The Red Sox were the favorites to sign Teixeira, but they bolted from a meeting with him and Scott Boras, his agent, in December because Boras said their offer was not competitive enough. Johnny Damon of the Yankees never spoke to Teixeira during the negotiations because he assumed it “was a done deal” with Boston. But it was not. The Red Sox soon learned Boras was not bluffing.

Eleven days after the aborted meeting, the Yankees, who had focused on signing pitchers C. C. Sabathia and A. J. Burnett, swooped in and signed Teixeira to an eight-year, $180 million deal. The Red Sox lost a superb first baseman over a gap of about $10 million. Even worse, they lost him to the hated Yankees.

A-Rod, in talking to Curry summed it up. “Wow is as much as I can say,” the Yanks’ third baseman said. “I was thinking about that this week. He’s a switch-hitter, he’s young and he’s got world-class makeup. You can write a whole chapter on the difference.”

While neither Red Sox GM Theo Epstein nor Boston owner John Henry would comment for the story, the AL East would look a lot different had the Red Sox landed their prey. It’s a good thing for us they did not.

Categories : Hot Stove League

17 Comments»

  1. John says:

    I don’t even want to think about it..it makes me shiver

  2. Mike HC says:

    I am in complete agreement with A-Rod; I’m pretty sure that is the first time I have ever said that.

  3. Mike R. - Retire 21 says:

    He forgot to imply that they would be a worse team because they would have had to trade Lowell!

    /Suttcliffed

  4. CB says:

    Going into the off season it looked like Teixeira would essentially replace Lowell in Boston – Tex projected to roughly +4 wins over Lowell.

    In the off season Tex looked to be around 4-5 wins better than Nick Swisher at 1b.

    That’s an 8 WAR swing with Tex going to the Yanks rather than Boston.

    But the way this season has turned out both of those individual estimates significantly underestimated Tex’s impact on the Yankees and Sox.

    Boston couldn’t trade Lowell until spring training given his hip. He had to show he could play. But by then they’d likely have seen Ortiz swing and gotten very concerned. Even if they had signed Tex I doubt they would have traded Lowell given how bad Papi looked. If they had both Lowell and Tex Boston would have benched Papi by now and played Lowell as the DH.

    So essentially Tex would have been replacing Pappi’s bat right now rather than Lowell’s.

    And right now Tex is on base to be 7-8 wins better than Pappi. That’s just with the bat. Tex at first and Youkilis at third would have made Boston 1-2 wins better defensively.

    At the same time Nady got hurt. So Tex hasn’t replaced Swisher’s bat – he’s essentially replaced Juan Miranda’s or Shelley Duncan’s or whatever other player the team would have penciled in at first base.

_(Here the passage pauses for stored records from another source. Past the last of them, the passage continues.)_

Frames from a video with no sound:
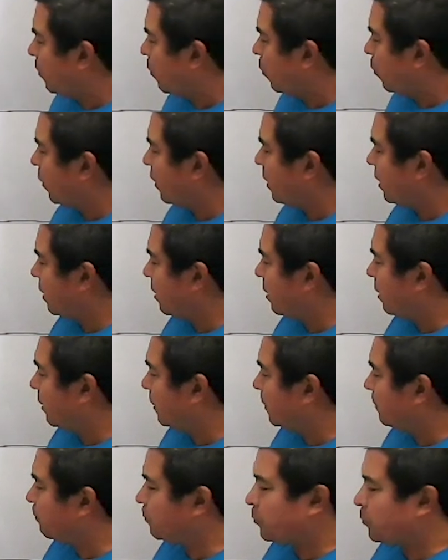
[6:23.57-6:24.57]
We
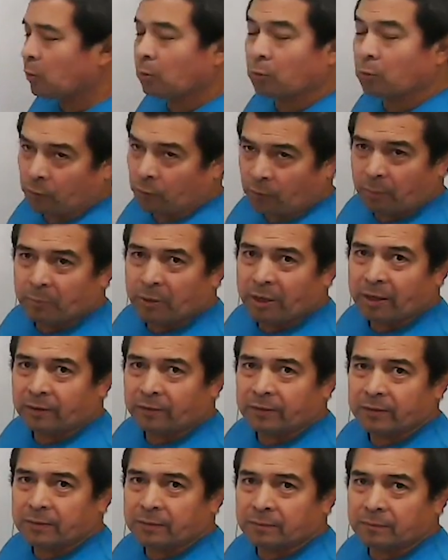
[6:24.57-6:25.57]

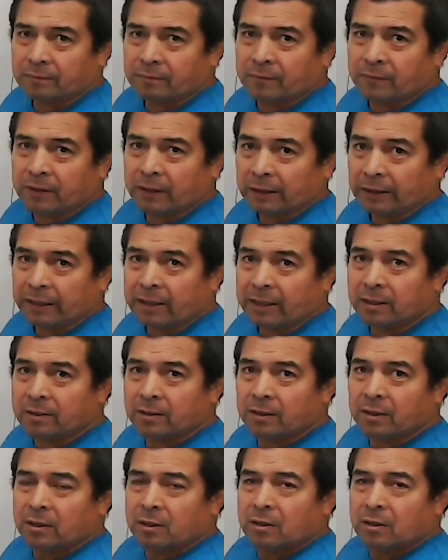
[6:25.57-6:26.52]
repaired the leak.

    Given the way that the season has played out Tex signing with the yanks rather than the sox may have been anywhere from a 12-15 WAR swing between the two teams. Perhaps a little more.

    It has been an enormous signing. The yankees would have had almost no shot at winning the division without him.

  5. Mike Pop says:

    Yep, would of sucked big time.

    Sox might of been able to run away with the division, that’s why cashman wisely stepped in at the end.

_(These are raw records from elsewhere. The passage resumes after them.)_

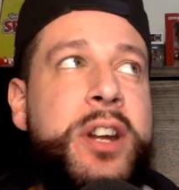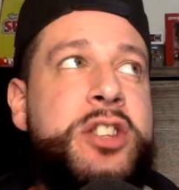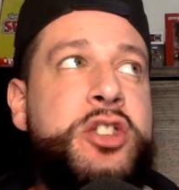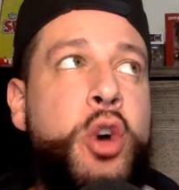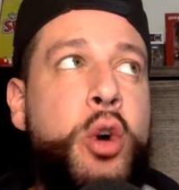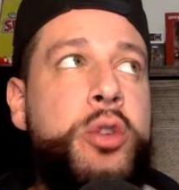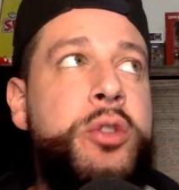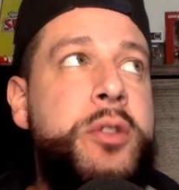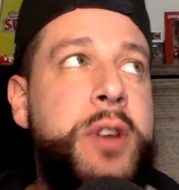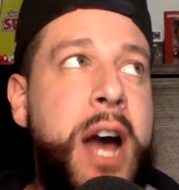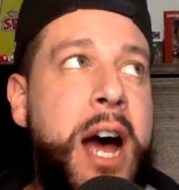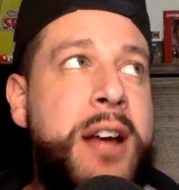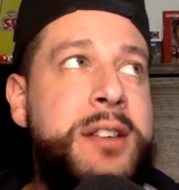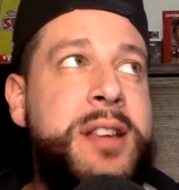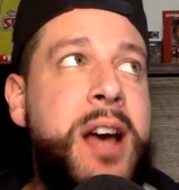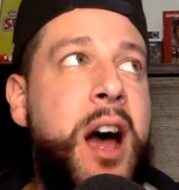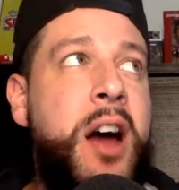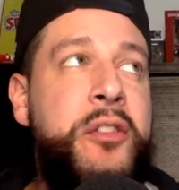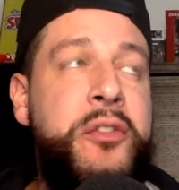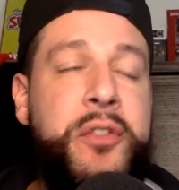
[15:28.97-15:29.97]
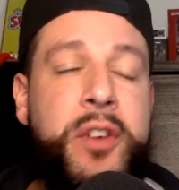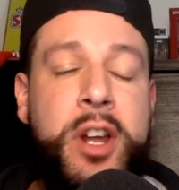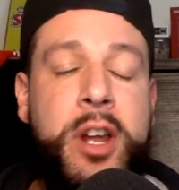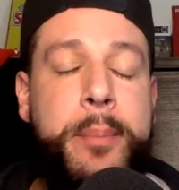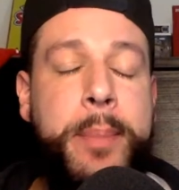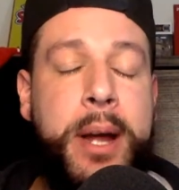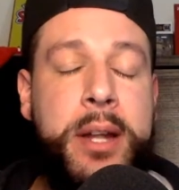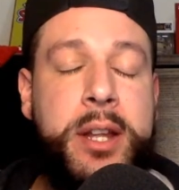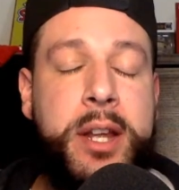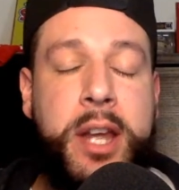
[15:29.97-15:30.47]
told you guys how I feel
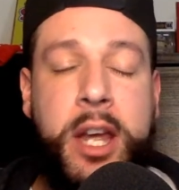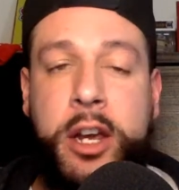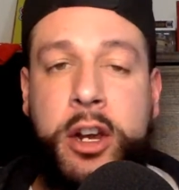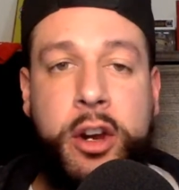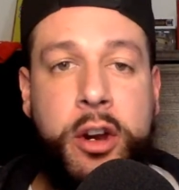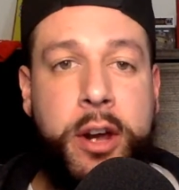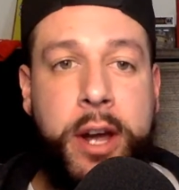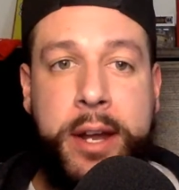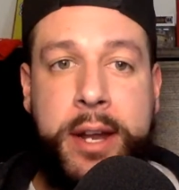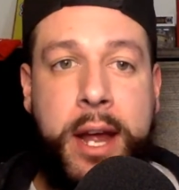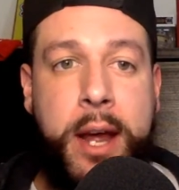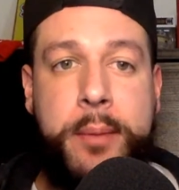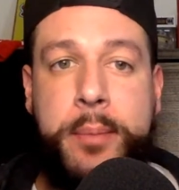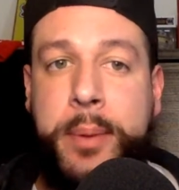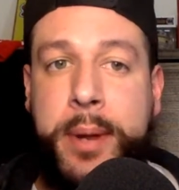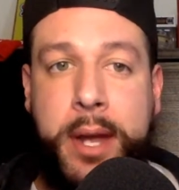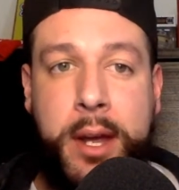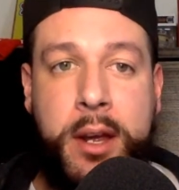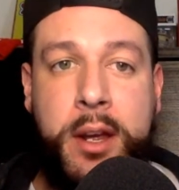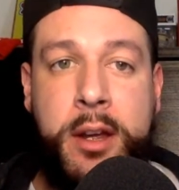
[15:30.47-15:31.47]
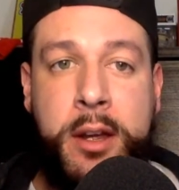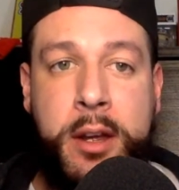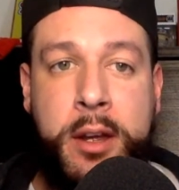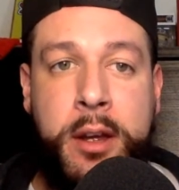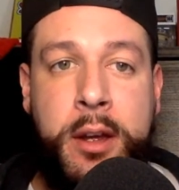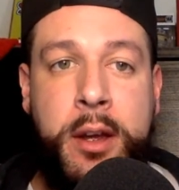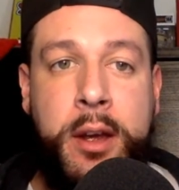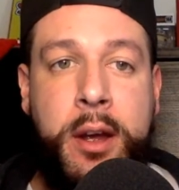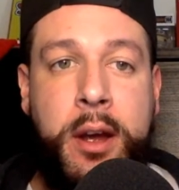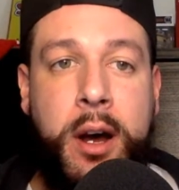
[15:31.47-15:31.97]
about the kicker and that pick.
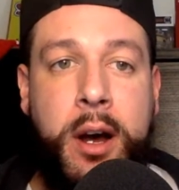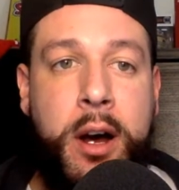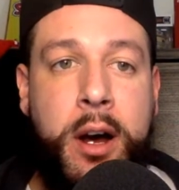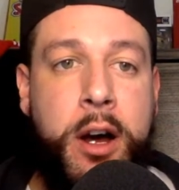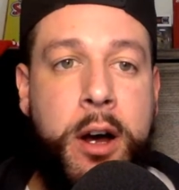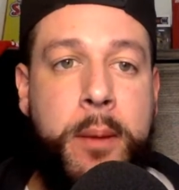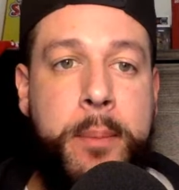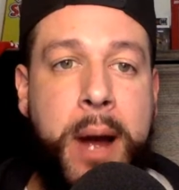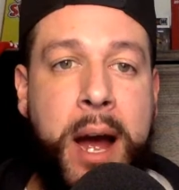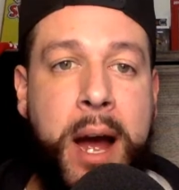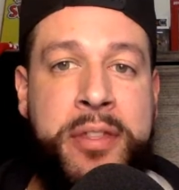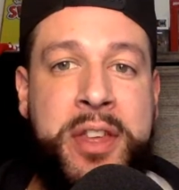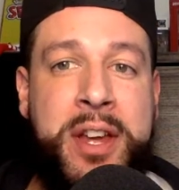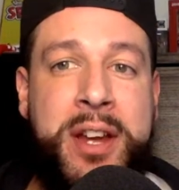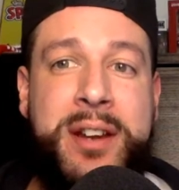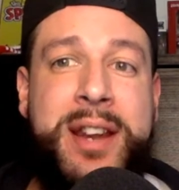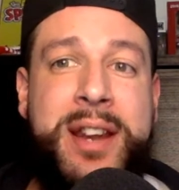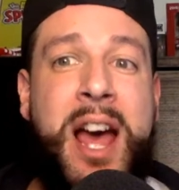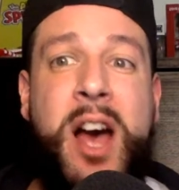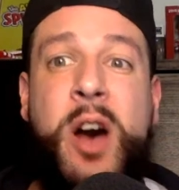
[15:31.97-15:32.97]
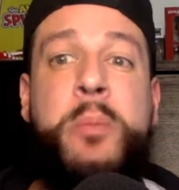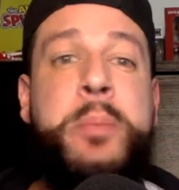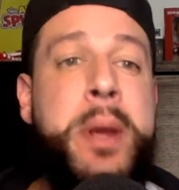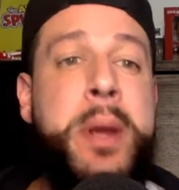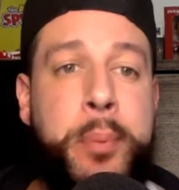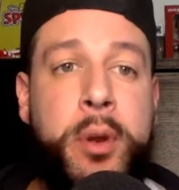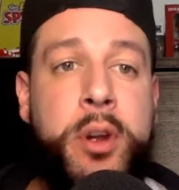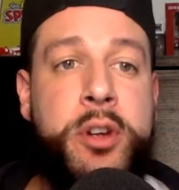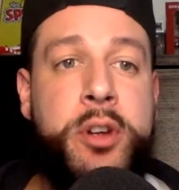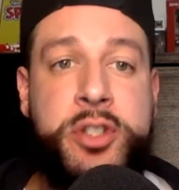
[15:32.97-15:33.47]
I think now
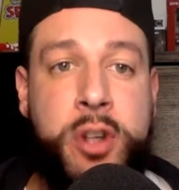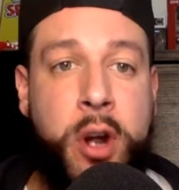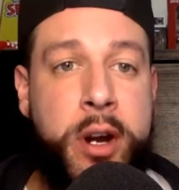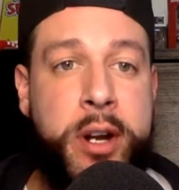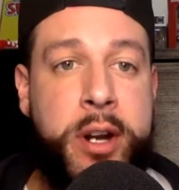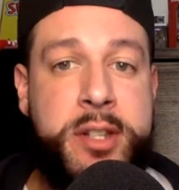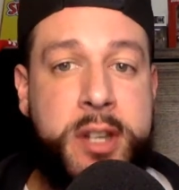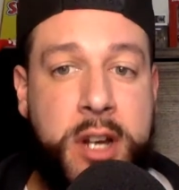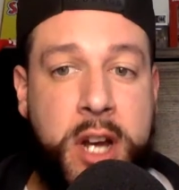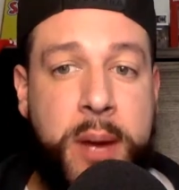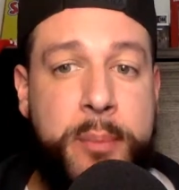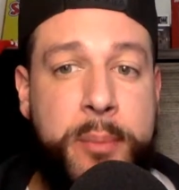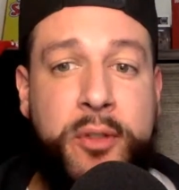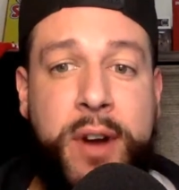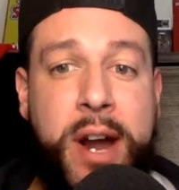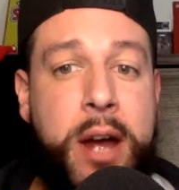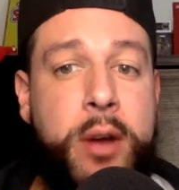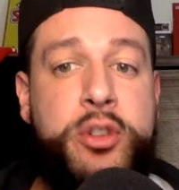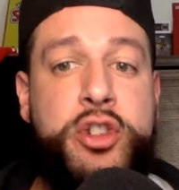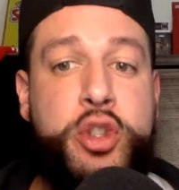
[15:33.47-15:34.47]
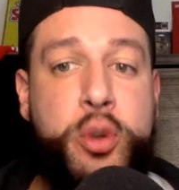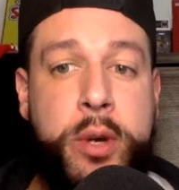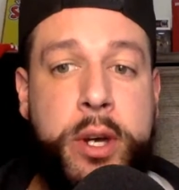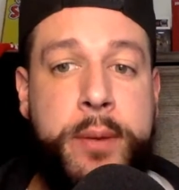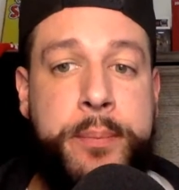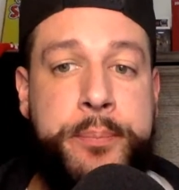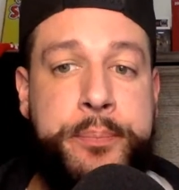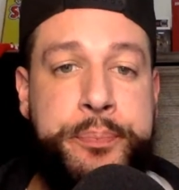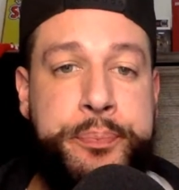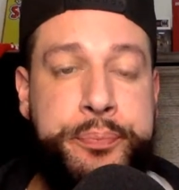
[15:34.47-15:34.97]
people are starting to come around to
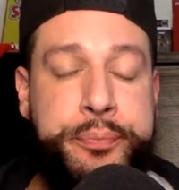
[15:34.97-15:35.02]
it.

  6. This whole story is BS. Theo Epstein and the Red Sox braintrust never make mistakes.

    If they didn’t sign him and we did, it’s because he’s a bum and they knew he was gonna suck, and he is gonna suck. He’s gonna start sucking any day now, just watch. Theo’s always right, Cashman’s always wrong. Cashman’s just a woman with a small brain, with a brain a third the size of Theo’s. It’s science.